The food-specific population, termed the ventral food component (VFC) by the researchers, appears to be dispersed throughout two neuronal clusters located on either side of the FFA. According to the researchers, the fact that the food-specific populations are dispersed among other category-specific populations may assist to explain why they haven’t been observed before.

“We think that food selectivity had been harder to characterize before because,” adds Khosla, “the populations that are selective for food are intermingled with other nearby populations that have distinct responses to other stimulus attributes. The low spatial resolution of fMRI prevents us from seeing this selectivity because the responses of different neural population get mixed in a voxel.”

Food vs. other things

Based on earlier models Murty had created for the parts of the brain responsible for face and location identification, the researchers also utilized the data to construct a computational model of the VFC. The researchers were able to conduct further experiments and forecast the responses of the VFC as a result. In one experiment, they fed the model photos that were remarkably similar to each other of both food and non-food items, such as a banana and a yellow crescent moon.

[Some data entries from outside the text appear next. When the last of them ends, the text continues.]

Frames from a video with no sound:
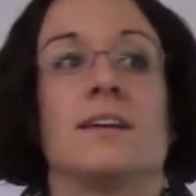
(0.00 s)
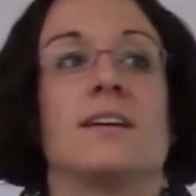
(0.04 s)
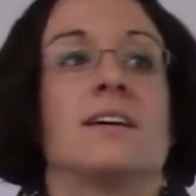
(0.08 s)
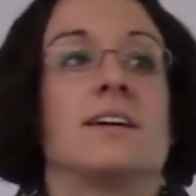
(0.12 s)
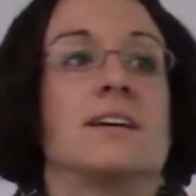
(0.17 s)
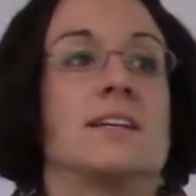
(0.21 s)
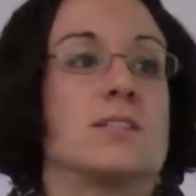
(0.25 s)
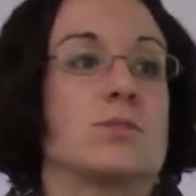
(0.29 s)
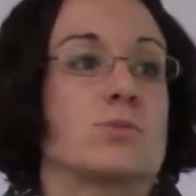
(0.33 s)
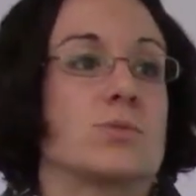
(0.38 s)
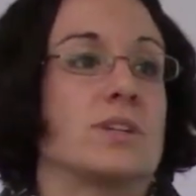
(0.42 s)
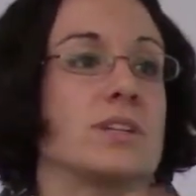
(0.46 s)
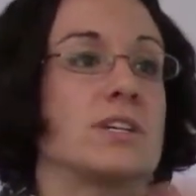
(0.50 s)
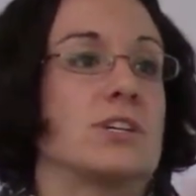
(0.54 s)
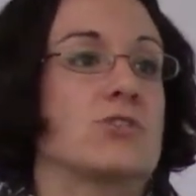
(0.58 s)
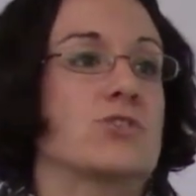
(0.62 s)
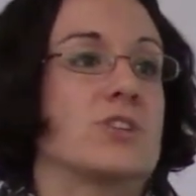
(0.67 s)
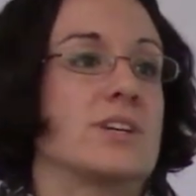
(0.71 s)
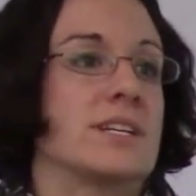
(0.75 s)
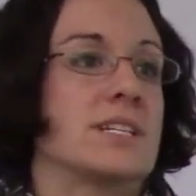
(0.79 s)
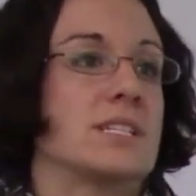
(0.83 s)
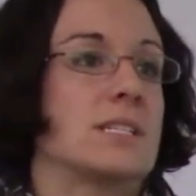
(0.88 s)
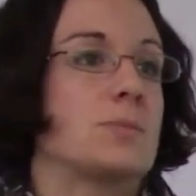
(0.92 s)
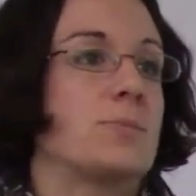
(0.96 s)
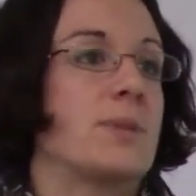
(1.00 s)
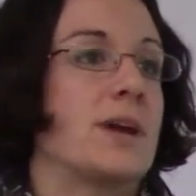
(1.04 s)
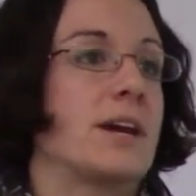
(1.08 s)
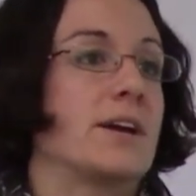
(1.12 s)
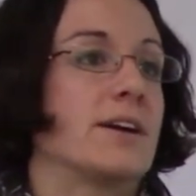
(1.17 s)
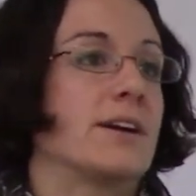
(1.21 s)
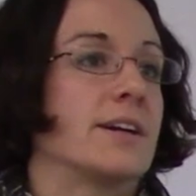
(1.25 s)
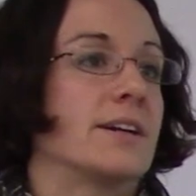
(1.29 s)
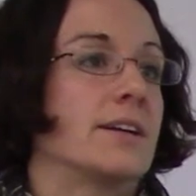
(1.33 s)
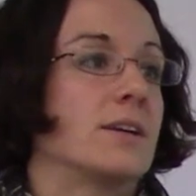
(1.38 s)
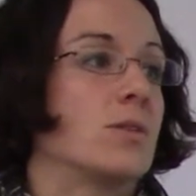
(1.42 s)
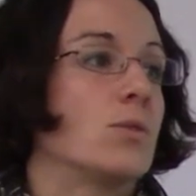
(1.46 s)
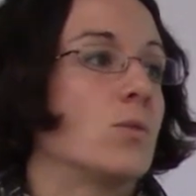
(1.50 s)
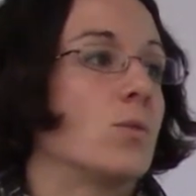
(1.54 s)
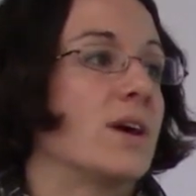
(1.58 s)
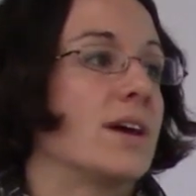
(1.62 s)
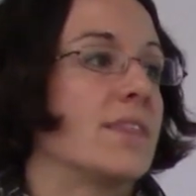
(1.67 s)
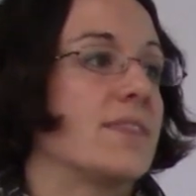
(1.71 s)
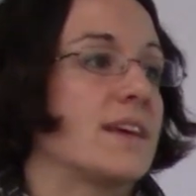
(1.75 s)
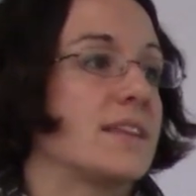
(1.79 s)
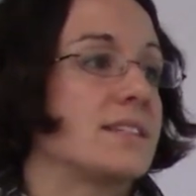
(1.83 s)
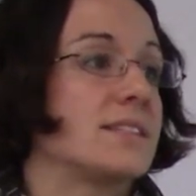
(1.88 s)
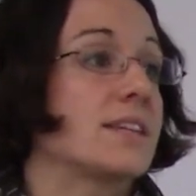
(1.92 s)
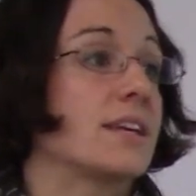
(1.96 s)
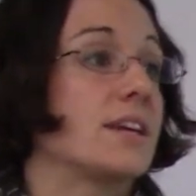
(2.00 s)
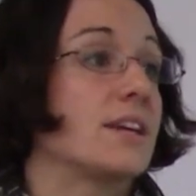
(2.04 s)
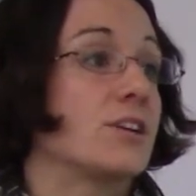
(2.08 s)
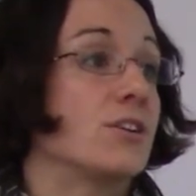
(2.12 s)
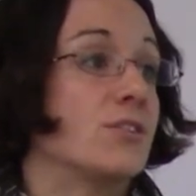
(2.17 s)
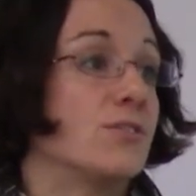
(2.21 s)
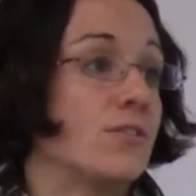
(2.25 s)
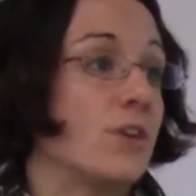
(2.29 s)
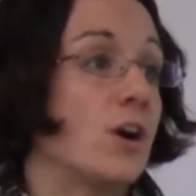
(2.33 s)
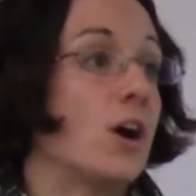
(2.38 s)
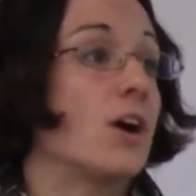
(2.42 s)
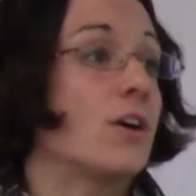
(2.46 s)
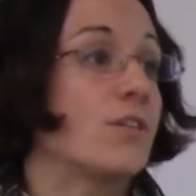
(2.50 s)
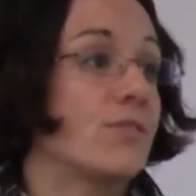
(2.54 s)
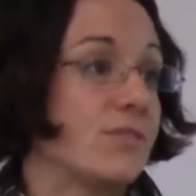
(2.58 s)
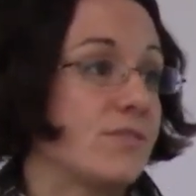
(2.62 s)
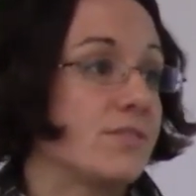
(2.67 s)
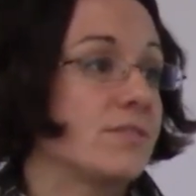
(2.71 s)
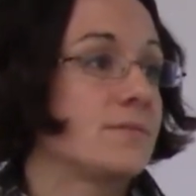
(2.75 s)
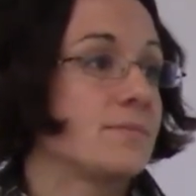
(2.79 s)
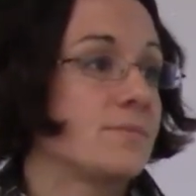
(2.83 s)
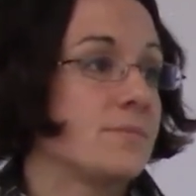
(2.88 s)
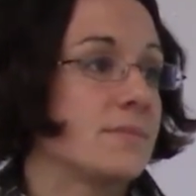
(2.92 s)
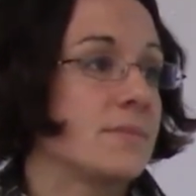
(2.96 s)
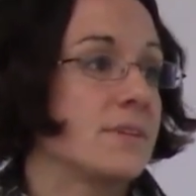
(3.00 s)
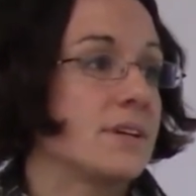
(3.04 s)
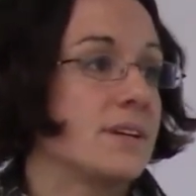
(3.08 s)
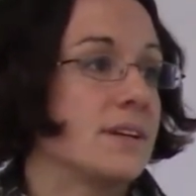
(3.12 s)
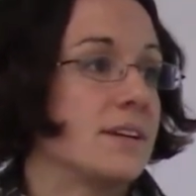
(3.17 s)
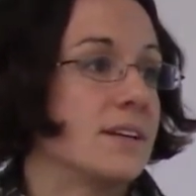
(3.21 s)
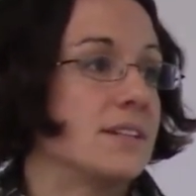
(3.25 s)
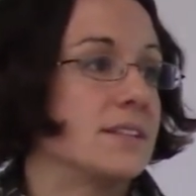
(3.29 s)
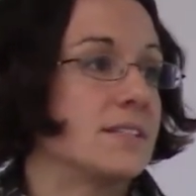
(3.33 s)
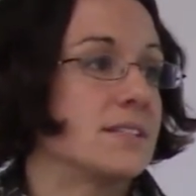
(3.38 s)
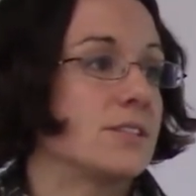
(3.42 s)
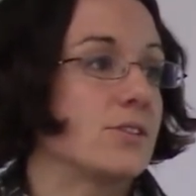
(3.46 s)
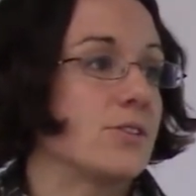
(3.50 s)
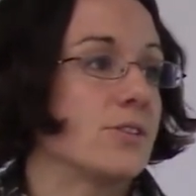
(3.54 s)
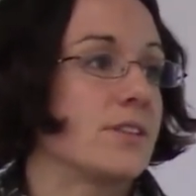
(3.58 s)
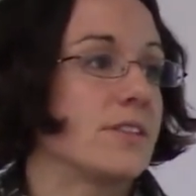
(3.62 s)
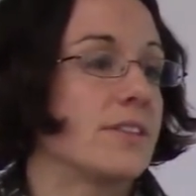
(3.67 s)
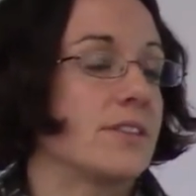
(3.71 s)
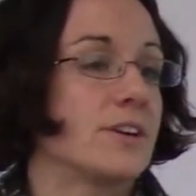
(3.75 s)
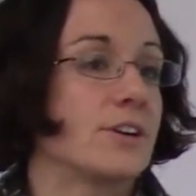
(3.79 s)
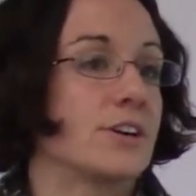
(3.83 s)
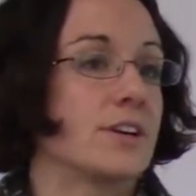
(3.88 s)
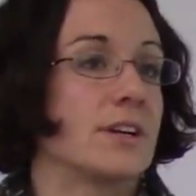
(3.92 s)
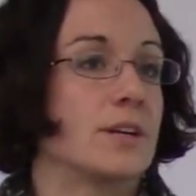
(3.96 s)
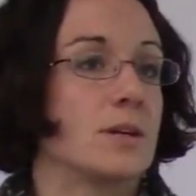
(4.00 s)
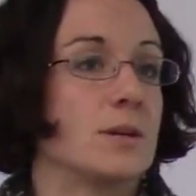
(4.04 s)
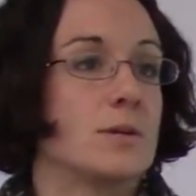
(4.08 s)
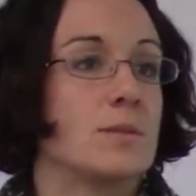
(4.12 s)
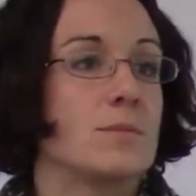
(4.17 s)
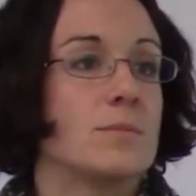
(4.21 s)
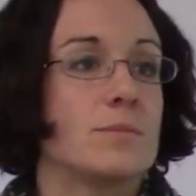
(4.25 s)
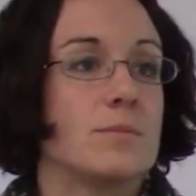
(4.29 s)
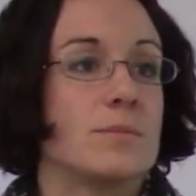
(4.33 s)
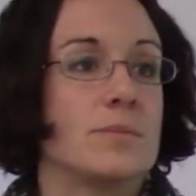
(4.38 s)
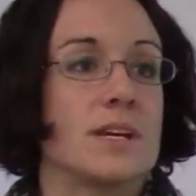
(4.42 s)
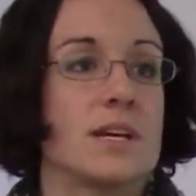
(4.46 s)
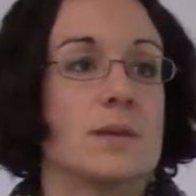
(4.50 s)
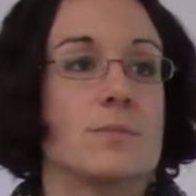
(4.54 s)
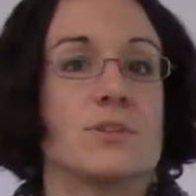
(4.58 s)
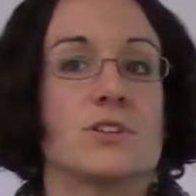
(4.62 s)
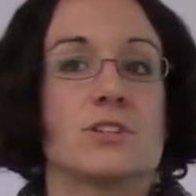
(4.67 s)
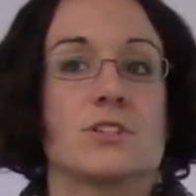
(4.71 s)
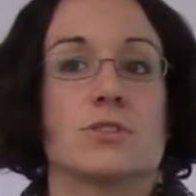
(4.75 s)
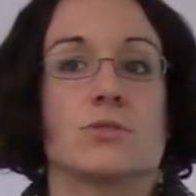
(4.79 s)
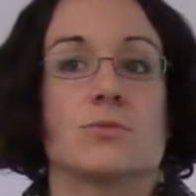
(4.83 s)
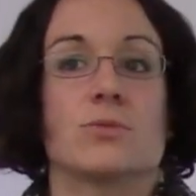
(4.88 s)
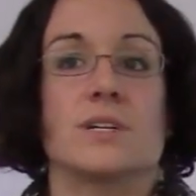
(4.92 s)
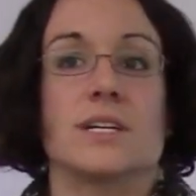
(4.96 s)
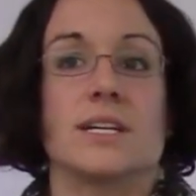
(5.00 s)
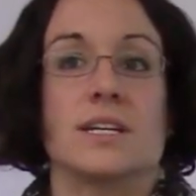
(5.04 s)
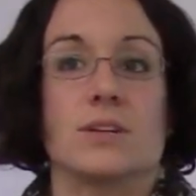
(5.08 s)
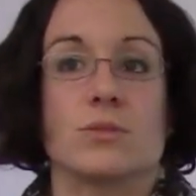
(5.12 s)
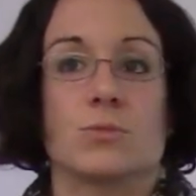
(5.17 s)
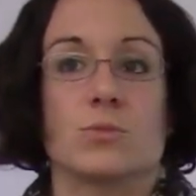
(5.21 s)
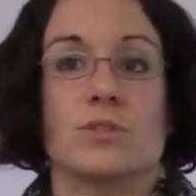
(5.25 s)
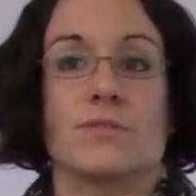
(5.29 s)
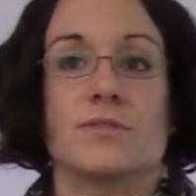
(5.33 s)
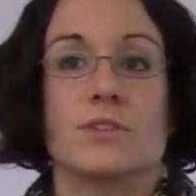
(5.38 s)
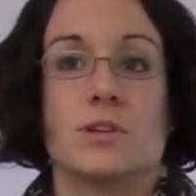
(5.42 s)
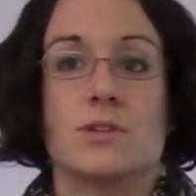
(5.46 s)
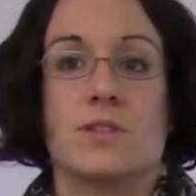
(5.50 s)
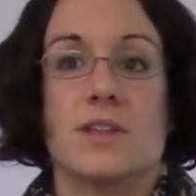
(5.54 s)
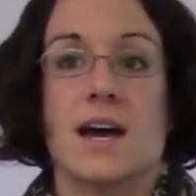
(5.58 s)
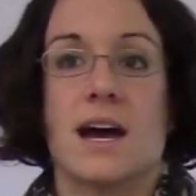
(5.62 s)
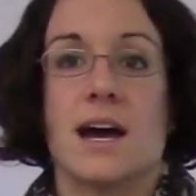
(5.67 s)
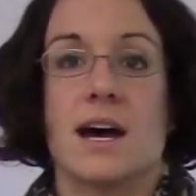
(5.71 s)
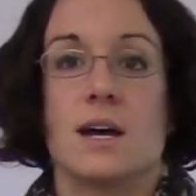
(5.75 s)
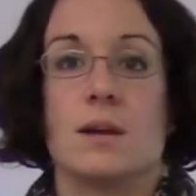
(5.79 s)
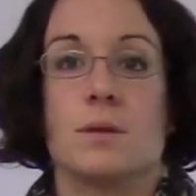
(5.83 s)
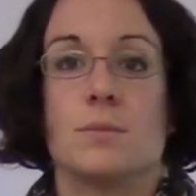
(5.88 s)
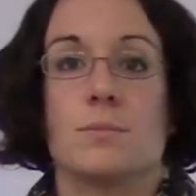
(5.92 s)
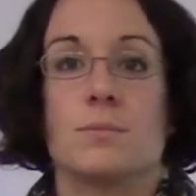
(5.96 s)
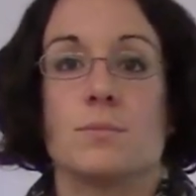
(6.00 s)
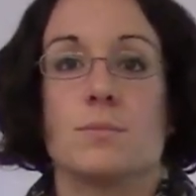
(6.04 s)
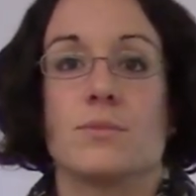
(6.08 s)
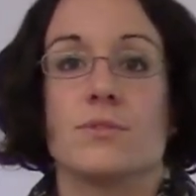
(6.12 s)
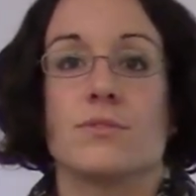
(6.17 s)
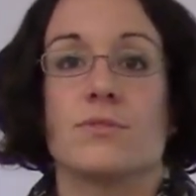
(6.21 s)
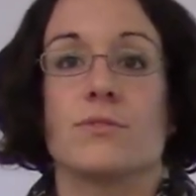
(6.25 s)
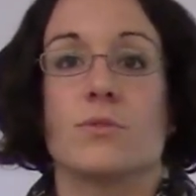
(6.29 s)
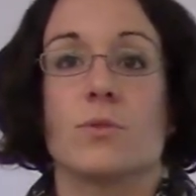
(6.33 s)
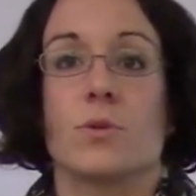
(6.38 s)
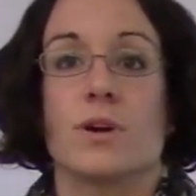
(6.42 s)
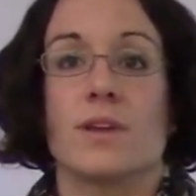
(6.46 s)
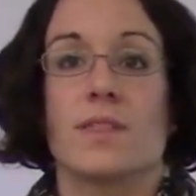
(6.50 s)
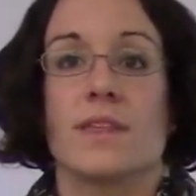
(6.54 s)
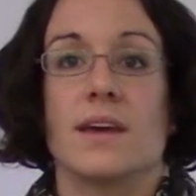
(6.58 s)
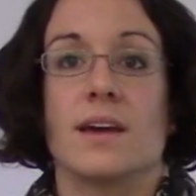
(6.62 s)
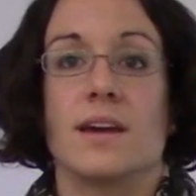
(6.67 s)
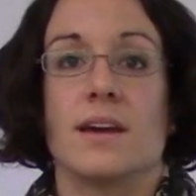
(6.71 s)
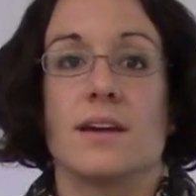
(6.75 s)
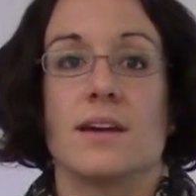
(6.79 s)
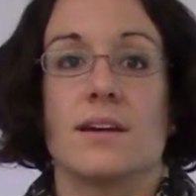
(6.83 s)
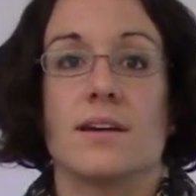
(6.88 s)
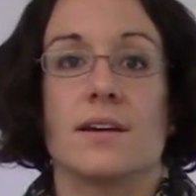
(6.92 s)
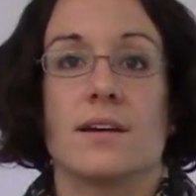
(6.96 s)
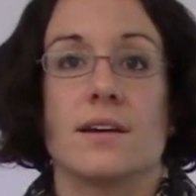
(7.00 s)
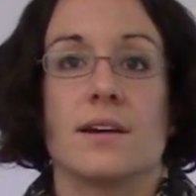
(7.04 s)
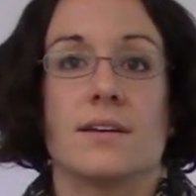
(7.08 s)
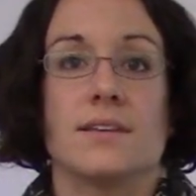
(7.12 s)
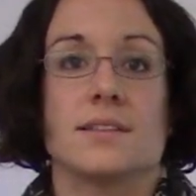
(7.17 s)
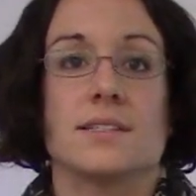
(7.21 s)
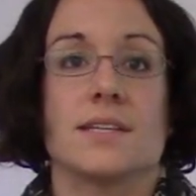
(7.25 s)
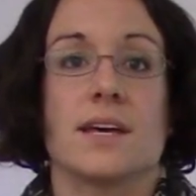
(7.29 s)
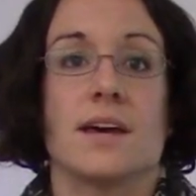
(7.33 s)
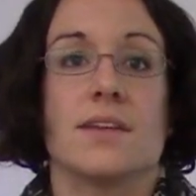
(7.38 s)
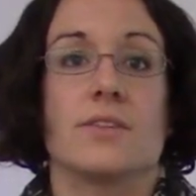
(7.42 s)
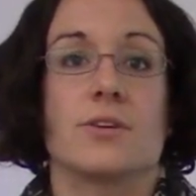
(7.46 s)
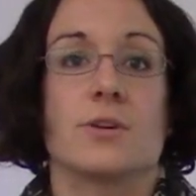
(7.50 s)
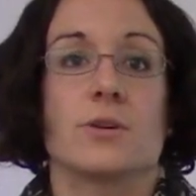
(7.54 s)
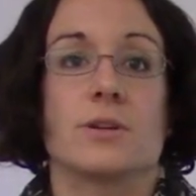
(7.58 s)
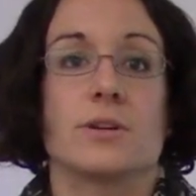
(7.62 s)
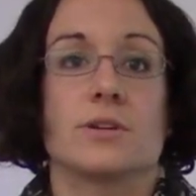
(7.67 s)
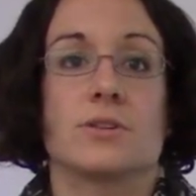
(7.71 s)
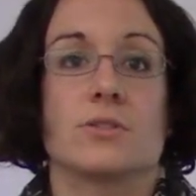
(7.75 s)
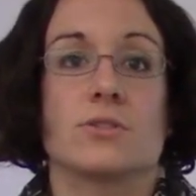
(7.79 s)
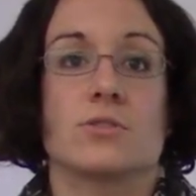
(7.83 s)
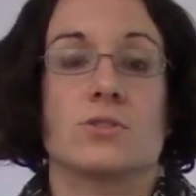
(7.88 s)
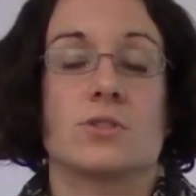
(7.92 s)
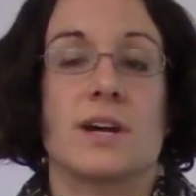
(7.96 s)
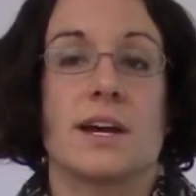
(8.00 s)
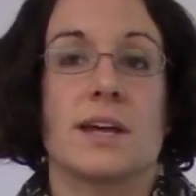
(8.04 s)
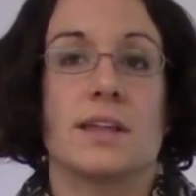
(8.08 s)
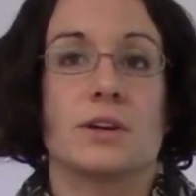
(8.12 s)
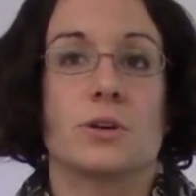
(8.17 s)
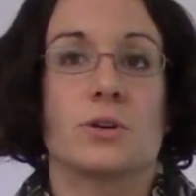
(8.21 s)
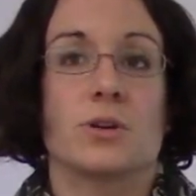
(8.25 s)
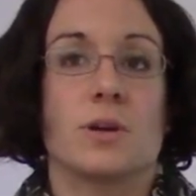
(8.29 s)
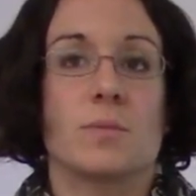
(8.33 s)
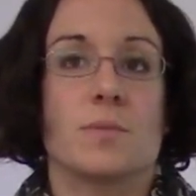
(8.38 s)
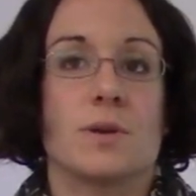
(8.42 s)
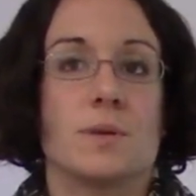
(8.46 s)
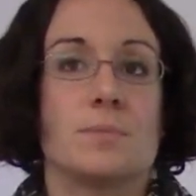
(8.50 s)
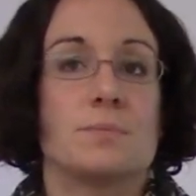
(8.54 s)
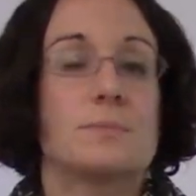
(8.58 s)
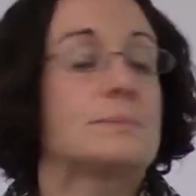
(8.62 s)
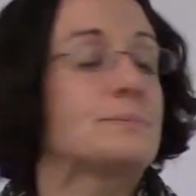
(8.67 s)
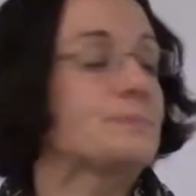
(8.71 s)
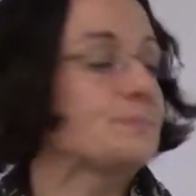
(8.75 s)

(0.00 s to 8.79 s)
it's really transparent what that's going to involve. And so that they're going to be able to read and review that before they sign their clinical trial agreement.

“Those matched stimuli have very similar visual properties, but the main attribute in which they differ is edible versus inedible,” adds the author. “We could feed those arbitrary stimuli through the predictive model and see whether it would still respond more to food than non-food, without having to collect the fMRI data.”

They could also use the computer model to look at much bigger sets of data, like millions of pictures. These simulations assisted in demonstrating the VFC’s extreme food image selection.

The researchers looked at the fMRI data from people and found that in some people, the VFC responded a little bit more to processed foods like pizza than to natural foods like apples. In the future, they want to find out how people’s reactions to a certain food might be affected by things like how familiar they are with it and whether they like or dislike it.

They also want to find out what other regions of the brain this region interacts with and when and how this region becomes specialized during early life. Another concern is whether this food-selective population will be observed in species, such as monkeys, that do not attach the same cultural meaning to food as humans.